**Exercise**
In the data below, find the line containing "(1.80 s to 2.70 s)"; transcribe it and each line after it exactly, through the last, skipping pictures.

[Collected data entries]
◆ ◆ ◆ ◆ ◆ ◆ ◆

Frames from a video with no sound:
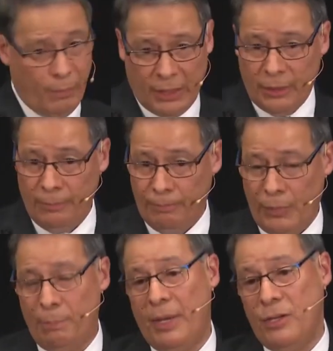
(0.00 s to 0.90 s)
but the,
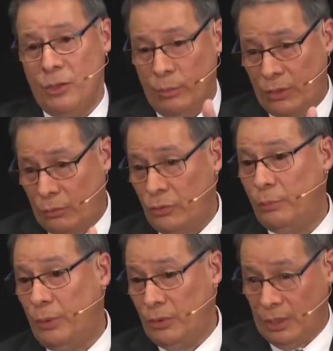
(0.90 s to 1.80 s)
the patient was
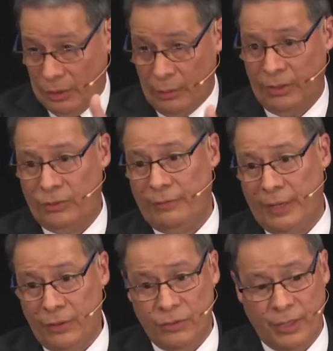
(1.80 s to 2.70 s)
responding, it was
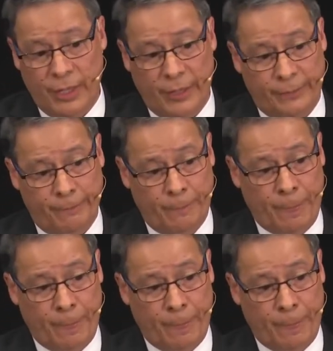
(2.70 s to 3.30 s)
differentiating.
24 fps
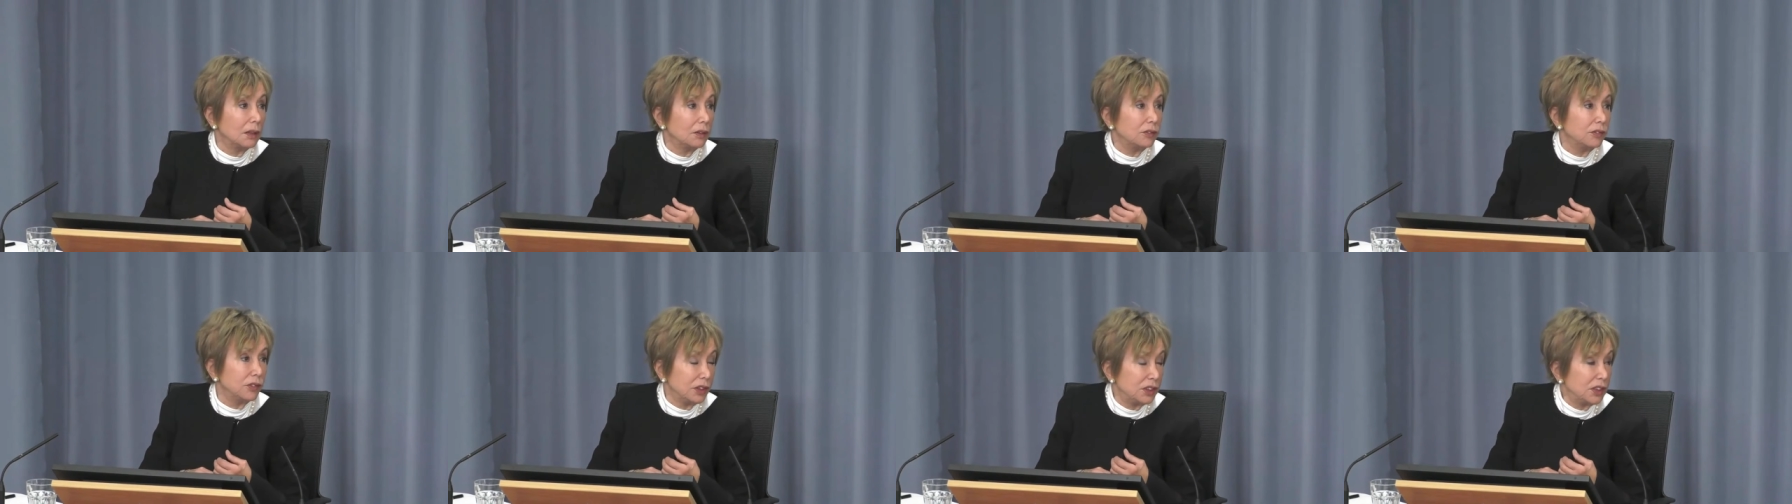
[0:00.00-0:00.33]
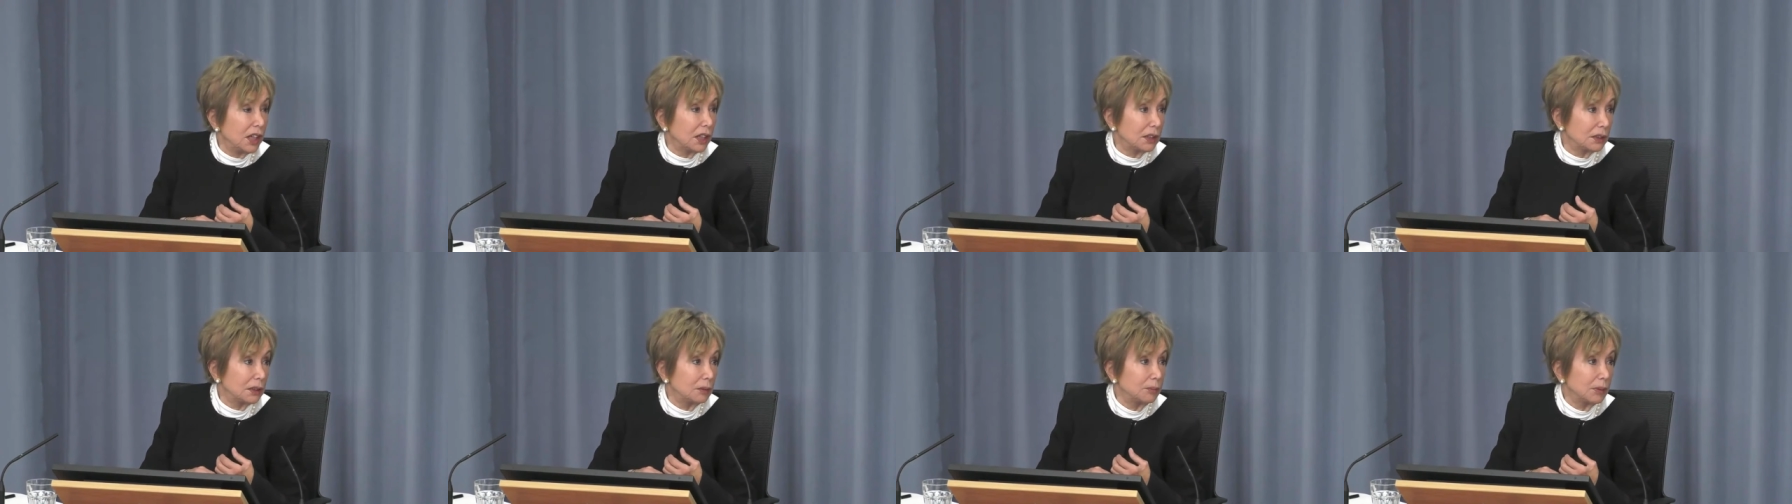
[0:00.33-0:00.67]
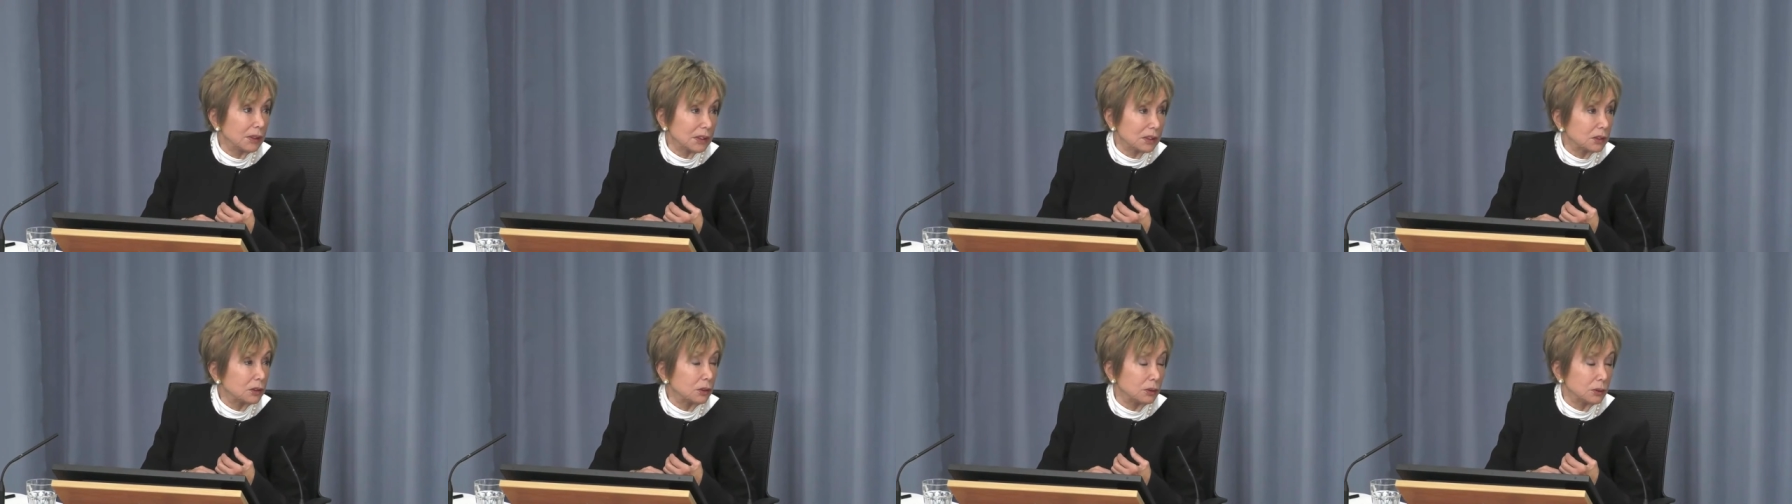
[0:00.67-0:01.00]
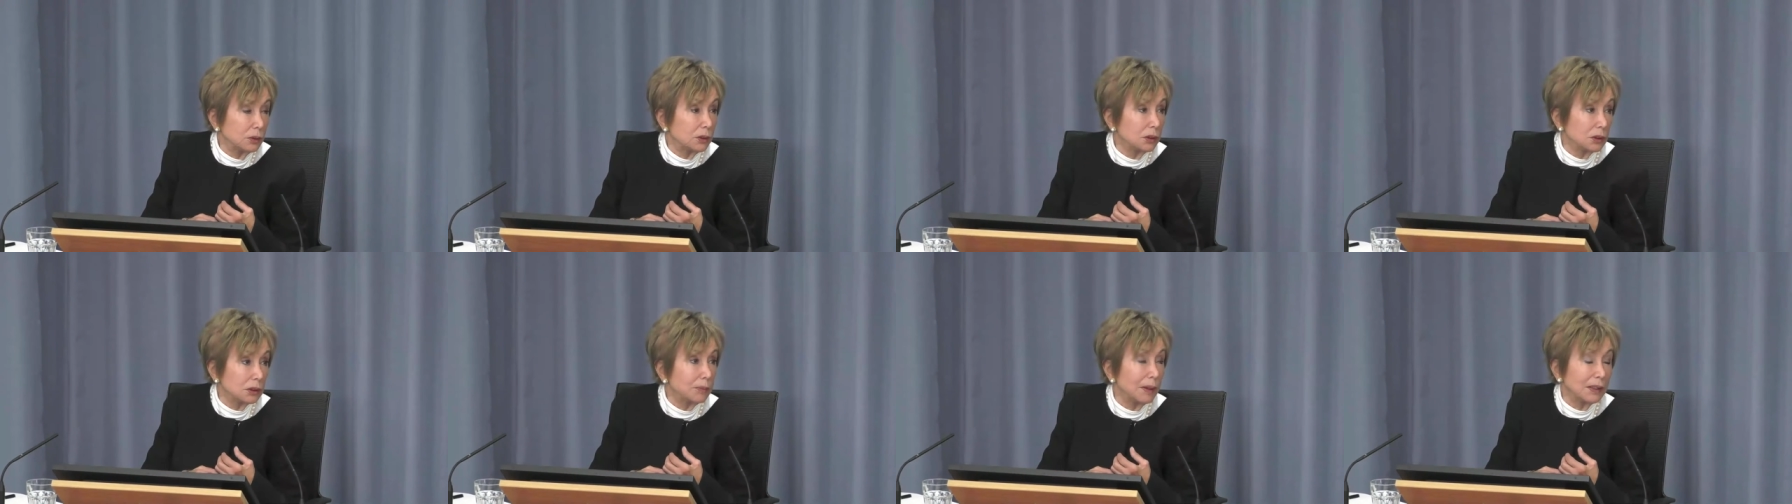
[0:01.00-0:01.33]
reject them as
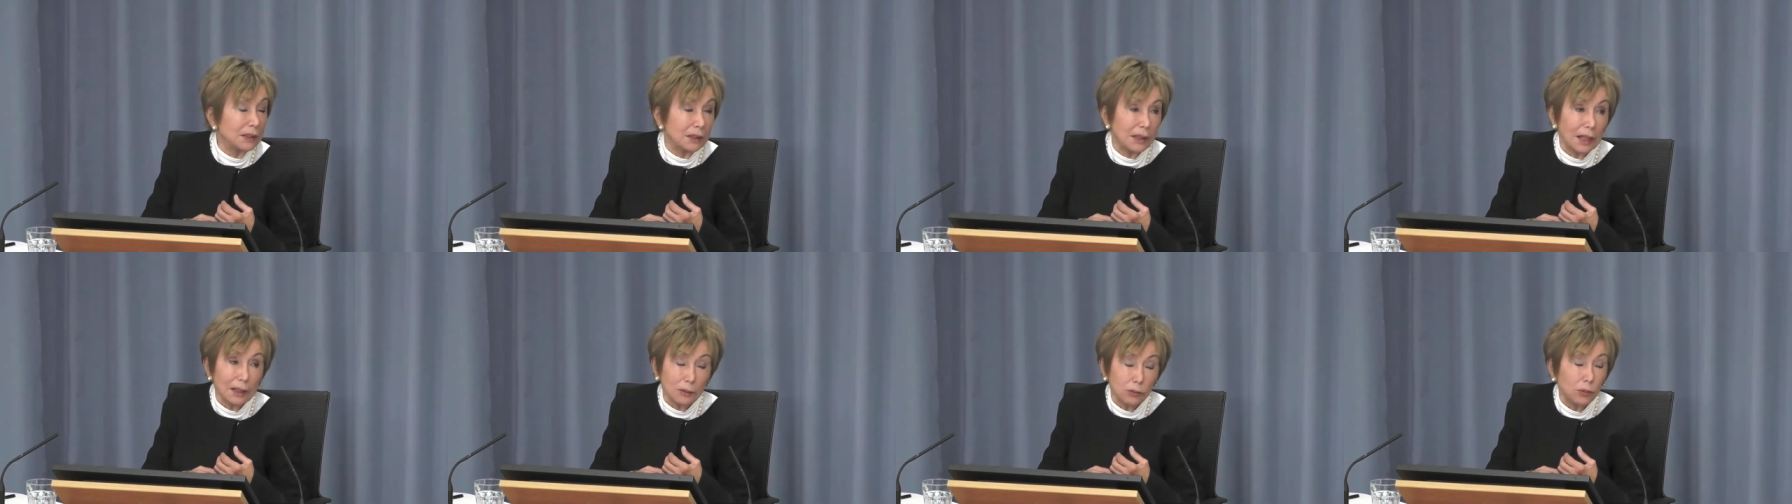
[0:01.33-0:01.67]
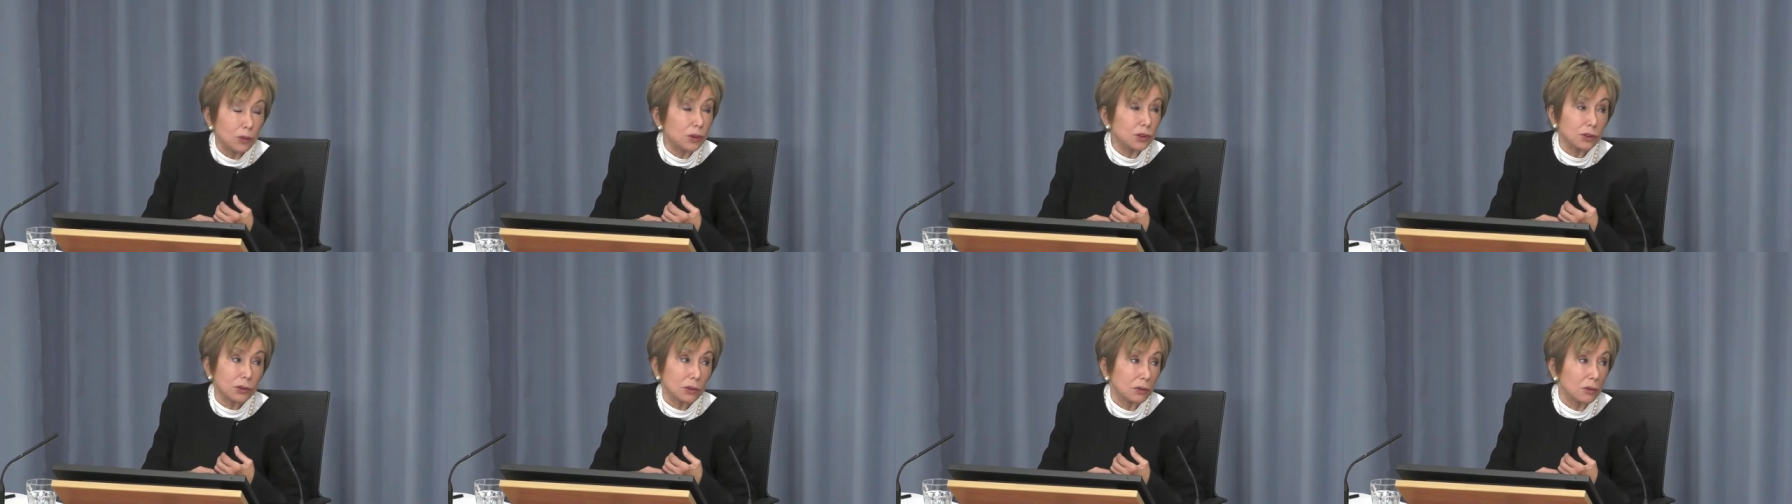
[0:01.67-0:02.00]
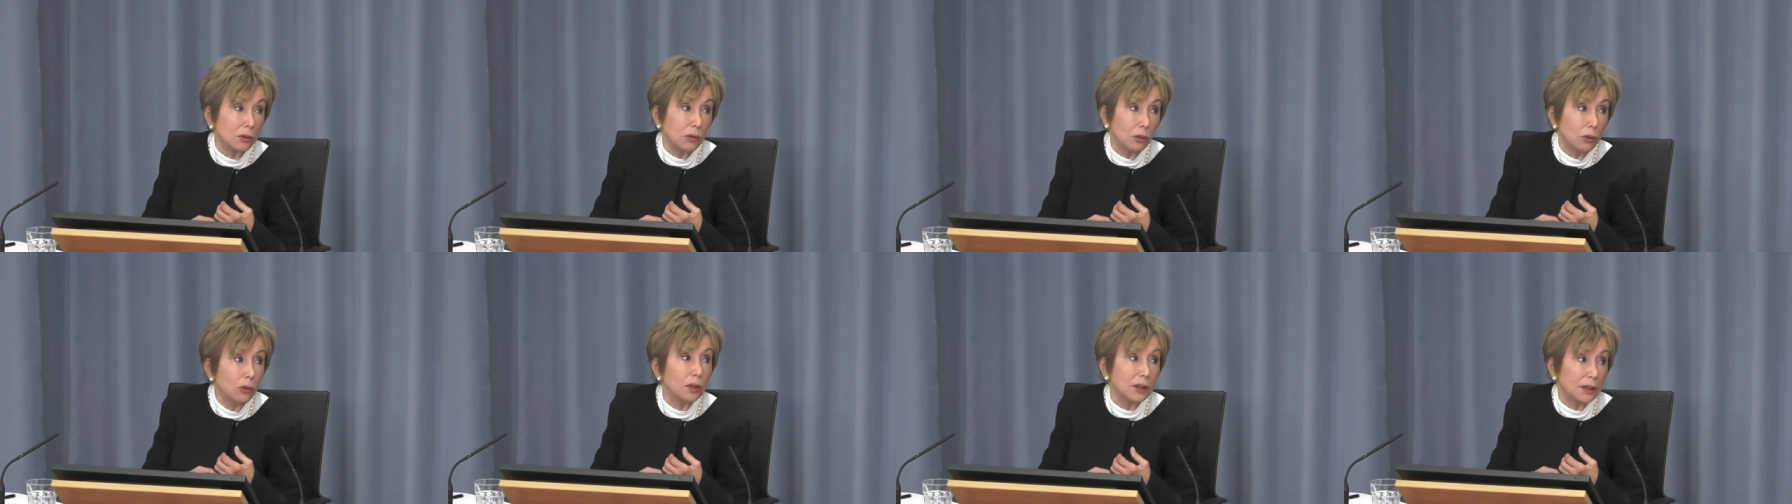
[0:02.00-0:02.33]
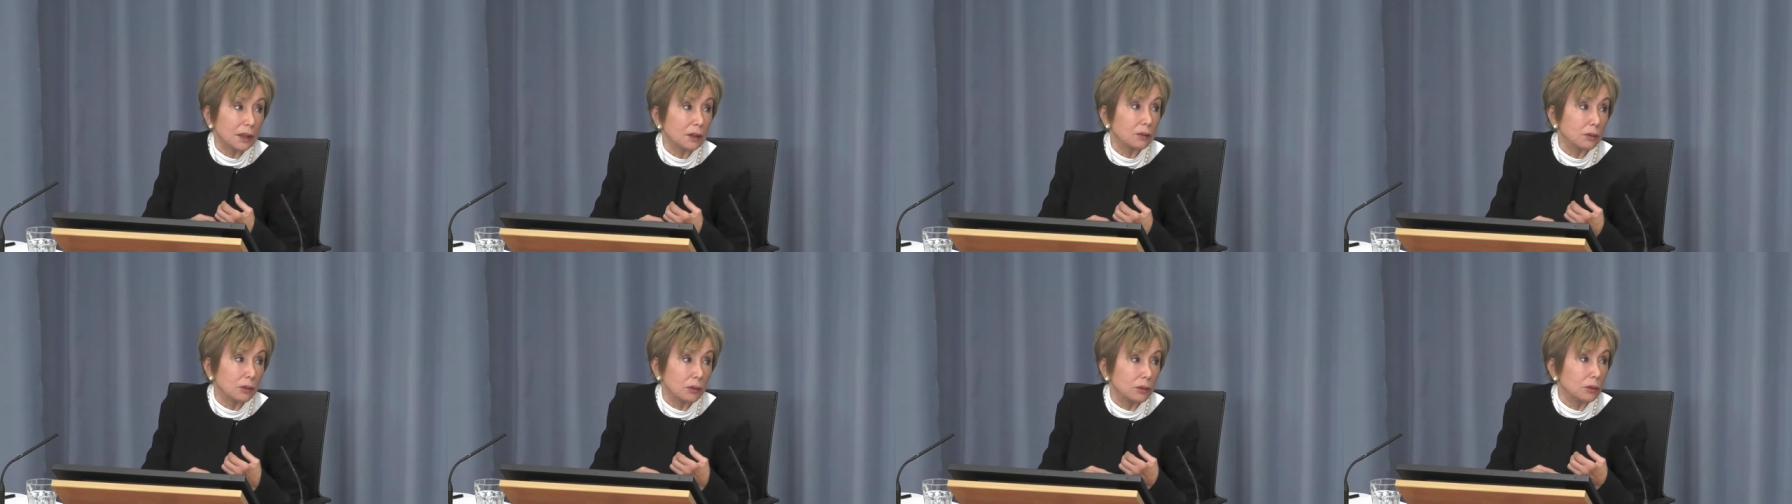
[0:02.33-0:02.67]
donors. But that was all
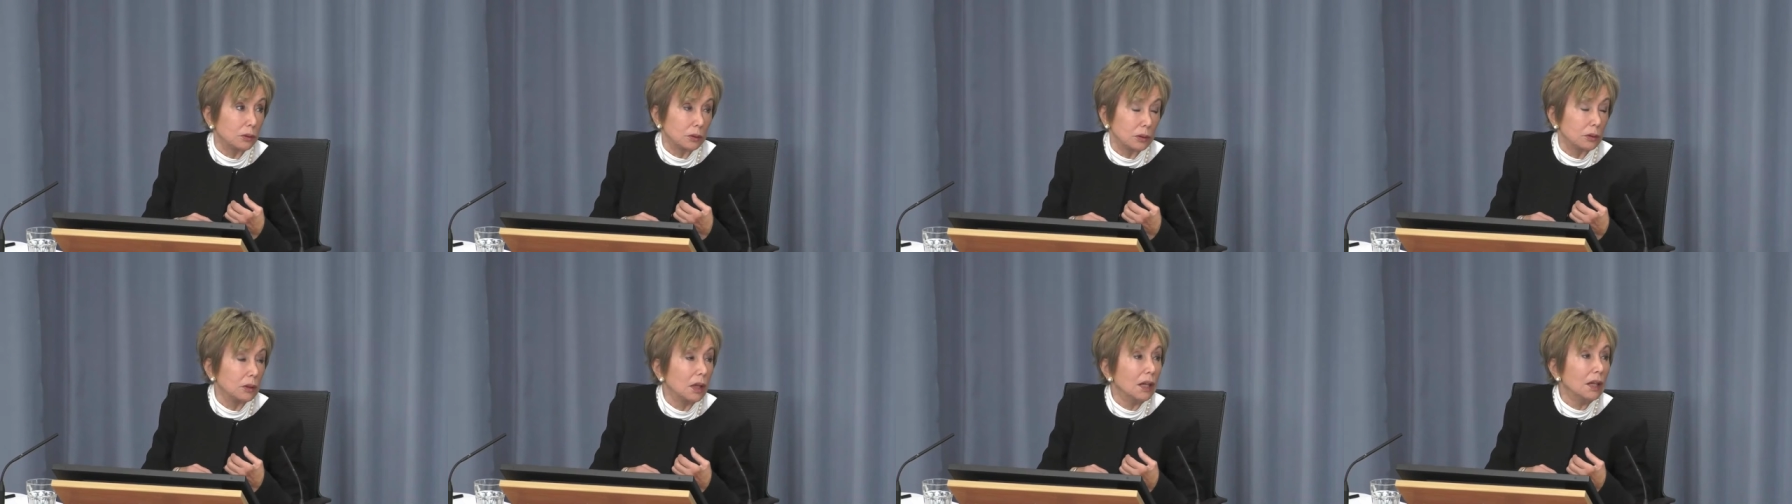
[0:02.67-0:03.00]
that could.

◆ ◆ ◆ ◆ ◆ ◆ ◆

**Solution below**
(1.80 s to 2.70 s)
responding, it was
(2.70 s to 3.30 s)
differentiating.
24 fps
[0:00.00-0:00.33]
[0:00.33-0:00.67]
[0:00.67-0:01.00]
[0:01.00-0:01.33]
reject them as
[0:01.33-0:01.67]
[0:01.67-0:02.00]
[0:02.00-0:02.33]
[0:02.33-0:02.67]
donors. But that was all
[0:02.67-0:03.00]
that could.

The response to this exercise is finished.